Saul Williams: It came about through him asking me to tour with him around when my last album came out. I have never listened to a Nine Inch Nails album before, but honestly, I didn’t get it, but I knew a lot of people that I respected in the hip-hop game who were like, “Nah, Trent Reznor is dope.” The first person who told me to do it with him was Joi, Big Gipp’s ex. She was one of the first artists to work with Dallas Austin. She was one of the first artists to be labeled “neo-soul”. They created that term to describe her first album, The Pendulum Vibe. I respected her word for who she is and she was like, “No, Trent Reznor, you need to do that.” So I had to get schooled by my peers first.

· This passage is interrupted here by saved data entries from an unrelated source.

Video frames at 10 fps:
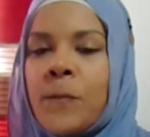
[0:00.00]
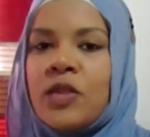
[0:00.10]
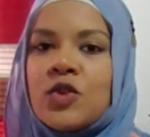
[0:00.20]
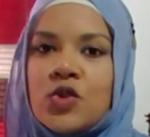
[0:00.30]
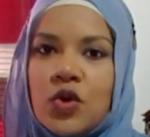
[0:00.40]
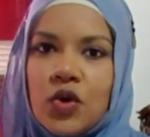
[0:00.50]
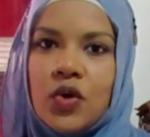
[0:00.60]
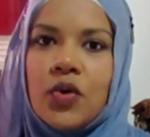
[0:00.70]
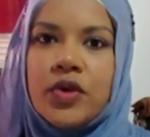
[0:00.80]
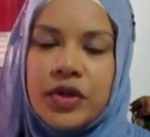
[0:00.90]

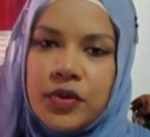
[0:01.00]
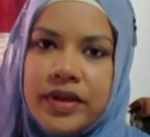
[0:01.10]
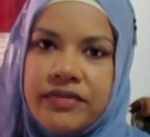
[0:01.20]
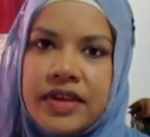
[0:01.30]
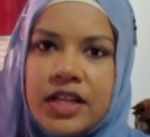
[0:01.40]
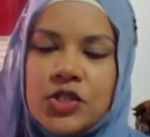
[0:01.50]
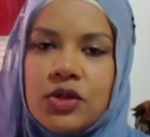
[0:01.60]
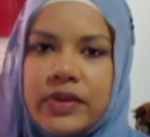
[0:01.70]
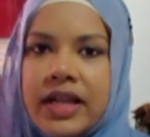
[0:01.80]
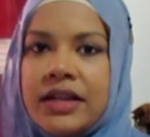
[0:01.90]
So you know we didn't forget you all
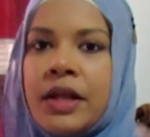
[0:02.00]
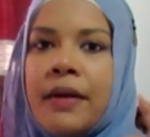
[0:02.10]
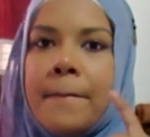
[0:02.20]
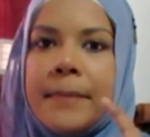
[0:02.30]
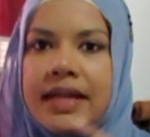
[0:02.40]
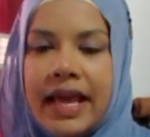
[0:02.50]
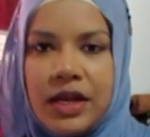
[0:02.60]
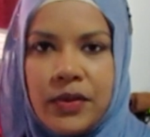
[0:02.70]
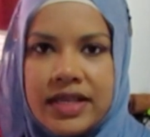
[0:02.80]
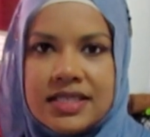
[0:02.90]
of that. But
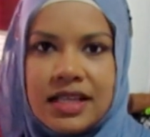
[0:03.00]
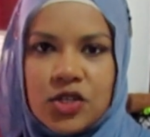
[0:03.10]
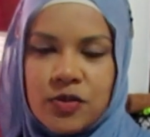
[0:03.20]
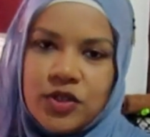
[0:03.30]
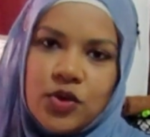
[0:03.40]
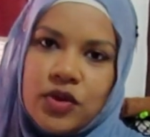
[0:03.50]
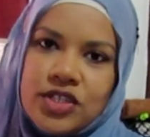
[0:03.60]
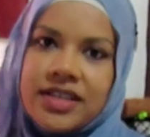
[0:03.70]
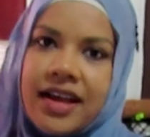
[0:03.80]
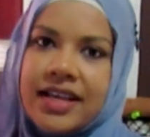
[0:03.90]
anyways, thanks so much for
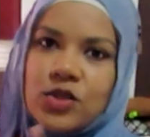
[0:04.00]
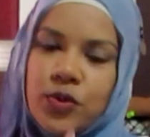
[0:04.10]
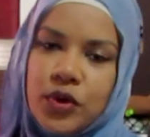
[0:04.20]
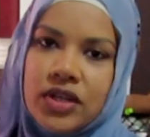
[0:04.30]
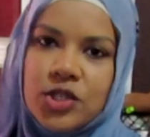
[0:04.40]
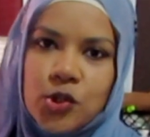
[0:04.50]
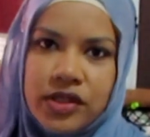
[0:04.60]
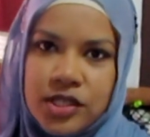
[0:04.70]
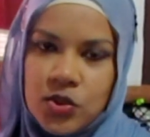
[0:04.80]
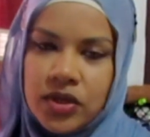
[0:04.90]
watching, guys. Hope you all enjoyed
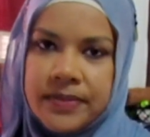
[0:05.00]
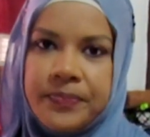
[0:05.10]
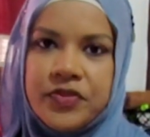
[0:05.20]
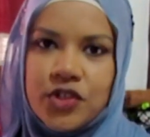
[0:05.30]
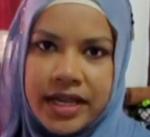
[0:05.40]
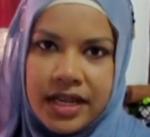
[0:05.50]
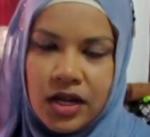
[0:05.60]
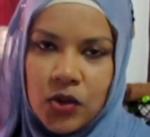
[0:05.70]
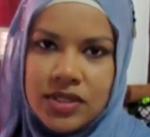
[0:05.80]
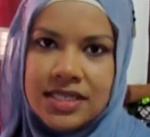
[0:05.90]
this one. Try it
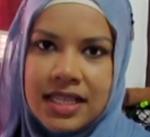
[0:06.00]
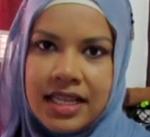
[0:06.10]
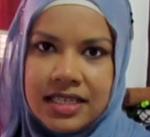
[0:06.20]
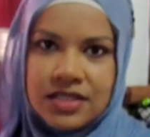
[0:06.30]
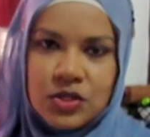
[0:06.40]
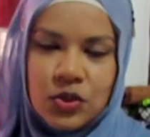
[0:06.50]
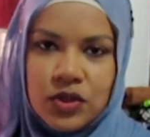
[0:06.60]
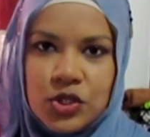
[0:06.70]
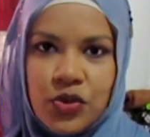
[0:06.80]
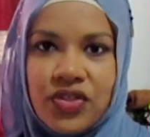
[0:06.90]
out. Let us know what
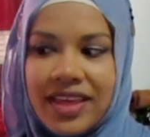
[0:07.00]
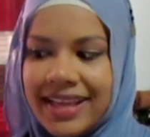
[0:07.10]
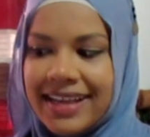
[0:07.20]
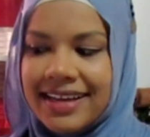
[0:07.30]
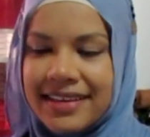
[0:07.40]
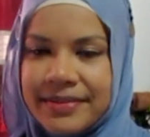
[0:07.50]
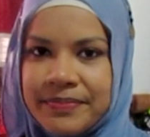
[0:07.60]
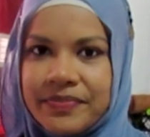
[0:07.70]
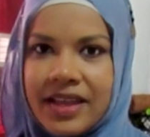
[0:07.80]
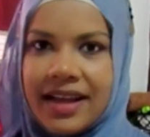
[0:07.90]
you think.
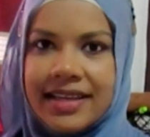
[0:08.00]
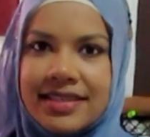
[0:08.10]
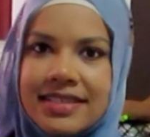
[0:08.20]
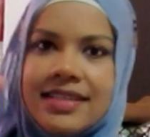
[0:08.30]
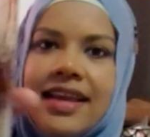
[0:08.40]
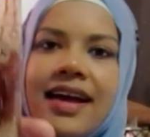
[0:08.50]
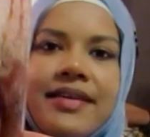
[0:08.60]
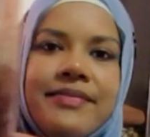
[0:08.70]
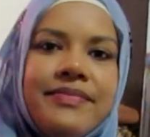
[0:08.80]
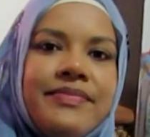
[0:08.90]
And yeah,
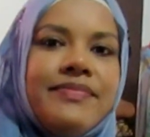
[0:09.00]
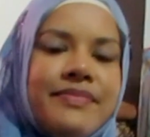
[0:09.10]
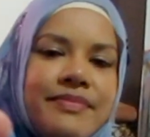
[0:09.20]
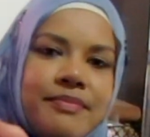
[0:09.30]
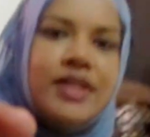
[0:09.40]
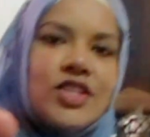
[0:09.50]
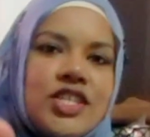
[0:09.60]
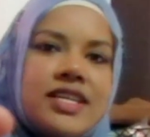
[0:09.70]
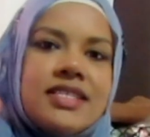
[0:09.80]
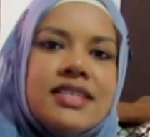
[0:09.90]

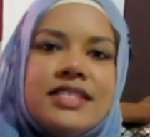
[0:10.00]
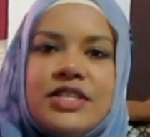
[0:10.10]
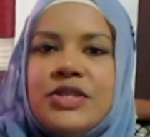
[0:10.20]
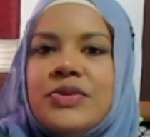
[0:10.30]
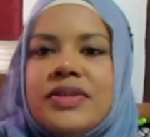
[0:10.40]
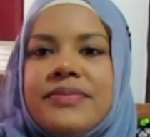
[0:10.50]
milkshakes continued.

And when I went on the road, the poetry circles, and all that stuff, you could really get caught up in preaching to the converted, like you step on stage and you not going to be applauded because everyone agrees with what you’re saying. When I stood in front of those white Goth kids, I didn’t know what was going to happen and that was another exhilarating feeling, winning them over every night, to step into a crowd of 15,000 people and perform my poems, you know, step on stage to no music and just be like, “I am that nigga, I am that nigga” and watch the crowd go “Whoa, what’s happening?” It just felt brand new to me and that’s the feeling I wanted, where I wanted to experience the brand new. What else was Martin Luther King for or Malcolm X for if they didn’t lead us into some unknown promised land?
Being that you are a creative individual with a unique concept of distributing your music, what could one expect from a live performance?
Saul Williams: I am inspired by George Clinton- and I think the role him, Bootsy, and James Brown played in American music, particularly hip-hop, is just huge. And when I think of the fact that he had so many just hooded out cats in the ’70s on some hi-fi shit, on some mothership tour and all that, like in a perfect world, if everyone who had downloaded the album paid, then I would probably have a mothership land. But you know, performance is more of my thing than recording and this album is different from my other albums by that it was made to be performed live. So was I. And so that’s what this whole album is about, the live show. I’ve been working with Angelbert Metoyer, the artist who did all the artwork that you see in the .PDFs. So, it’s a collaboration with him, he’s been doing some set designs and theme work, so there’s that aspect and I have been working with a designer named Melanie Ashani who has been designing the rings, necklaces, and bracelets, all that stuff that you see, like costume designs, etc. So, I’m collaborating with David Bowie as well because that is what he did on Ziggy Stardust in that he realized that it wasn’t about him doing something alone. It was about him incorporating visions of so many people into his vision. So that I am not Niggy Tardust alone, we all are, it’s our collective vision of the types of things we like to see.